In 2005, the City Bar Fund changed its name to the City Bar Justice Center.

== Mission ==
According to its 2008-2009 Annual Report, “The City Bar Justice Center’s mission is to increase access to justice by leveraging the resources of the New York City legal community. Drawing upon our relationship with the New York City Bar, the Justice Center provides legal assistance to those in need; mobilizes lawyers, law firms, corporate legal departments, and other legal institutions to provide pro bono legal services; educates the public on legal issues; fosters strategic relationships; and impacts public policy.”

== Initiatives ==
The NYC Know Your Rights Project is a collaboration with The Legal Aid Society and the New York Chapter of the American Immigration Lawyers Association. The Project recruits and trains pro bono attorneys to interview and advise detained immigrants at a weekly legal clinic held at the Varick Federal Detention Facility in downtown Manhattan.

The Immigrant Women and Children Project assists survivors of violence, abuse and human trafficking in legalizing their immigration status. Project staff train law enforcement, community-based organizations and NGOs on the legal remedies available to these crime victims.

The Refugee Assistance Project represents individuals who have suffered torture and other forms of persecution in their home countries and who are seeking asylum in the U.S. The Project also assists with filing relative petitions and obtaining asylum-related benefits such as employment authorization, refugee travel documents and green cards.

The Legal Clinic for the Homeless provides advice, advocacy and representation to families who are residents of homeless shelters on a variety of matters related to public benefits. The Project sponsors legal clinics at homeless shelters, with services provided by a partnering law firm or corporate legal department.

The Consumer Bankruptcy Project provides legal assistance to low-income consumers with outstanding debts, assisting with the filing of pro se bankruptcy petitions, and providing pro bono representation to debtors in contested matters.

The Foreclosure Project recruits, trains and mentors pro bono attorneys to assist distressed homeowners in an effort to preserve homes and minimize damage to creditworthiness. It includes the Lawyers Foreclosure Intervention Network, co-sponsored by the Federal Reserve Bank of New York, and additional efforts supported by the New York State Banking Department and New York State Housing Trust Fund Corporation.

The Veterans Assistance Project recruits, trains and mentors volunteer attorneys to provide pro bono assistance to veterans in connections with the filing of disability benefits claims before the New York City Regional Office of the Department of Veterans Affairs.

The Neighborhood Entrepreneur Law Project provides legal assistance to low-income micro-entrepreneurs in the initial stages of structuring a company or strengthening an existing business.

The Elderlaw Project trains pro bono attorneys to counsel and represent seniors in a variety of legal areas.

The Cancer Advocacy Project provides cancer patients, survivors and their families with legal information and pro bono legal assistance on issues relating to discrimination in the workplace, health law, insurance issues, access to public benefits, advance directives and wills.

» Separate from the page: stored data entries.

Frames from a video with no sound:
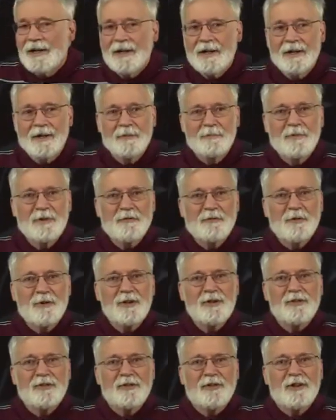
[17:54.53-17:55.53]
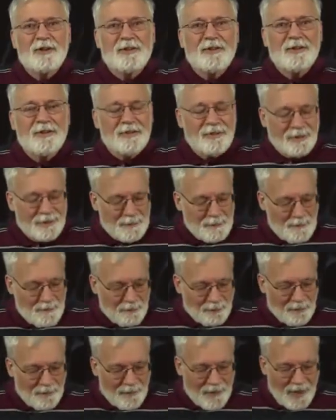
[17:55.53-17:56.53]
uh, before you start this,
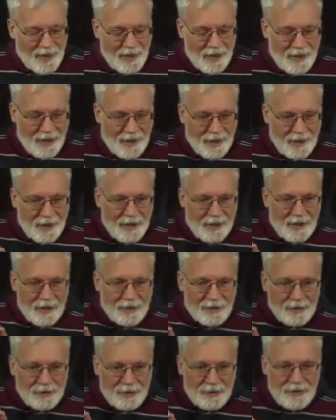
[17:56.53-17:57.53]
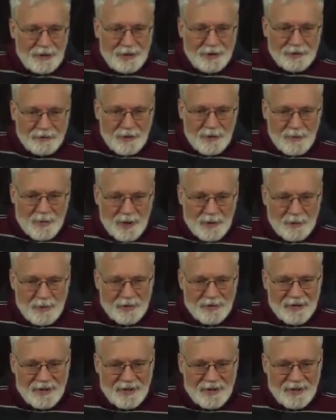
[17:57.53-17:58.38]
you need to remember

The City Bar Public Service Network serves as a clearinghouse for pro bono opportunities throughout New York City and develops innovative legal and non-legal volunteer placements for attorneys.

The Legal Hotline assists over 1,000 telephone callers a month on a range of civil issues.

== Leadership and Governance ==
The Justice Center is part of the Association of the Bar of the City of New York Fund, a 501(c)3 corporation. Kurt M. Denk is the Justice Center's executive director.